- DATA UNDER STUDY -
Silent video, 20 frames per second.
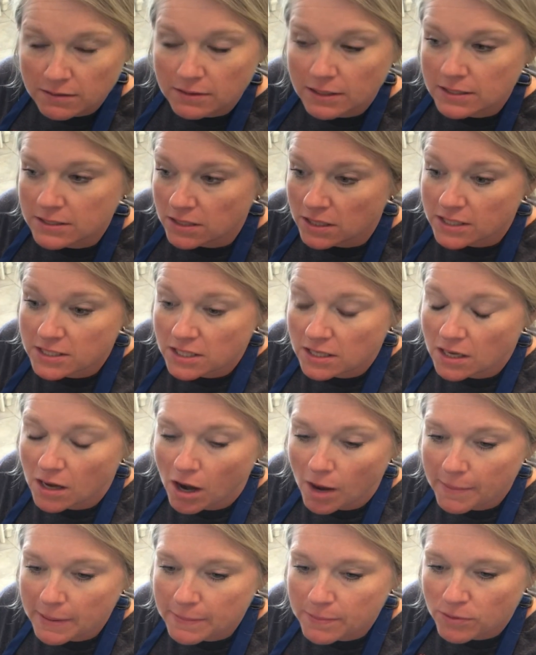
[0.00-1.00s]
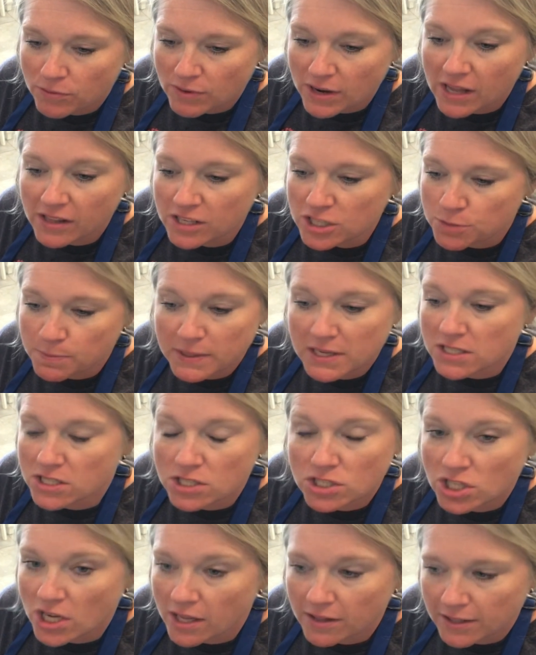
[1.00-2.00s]
It's a hot pepper relish, but it's a
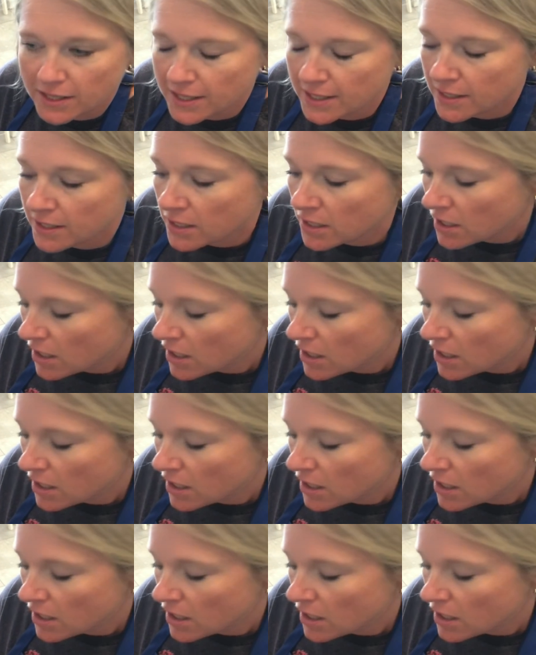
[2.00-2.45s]
jelly.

- WORK ITEM -
Now reproduce all of the entries precisely, with no pictures in the copy.

- TASK ANSWER -
Silent video, 20 frames per second.
[0.00-1.00s]
[1.00-2.00s]
It's a hot pepper relish, but it's a
[2.00-2.45s]
jelly.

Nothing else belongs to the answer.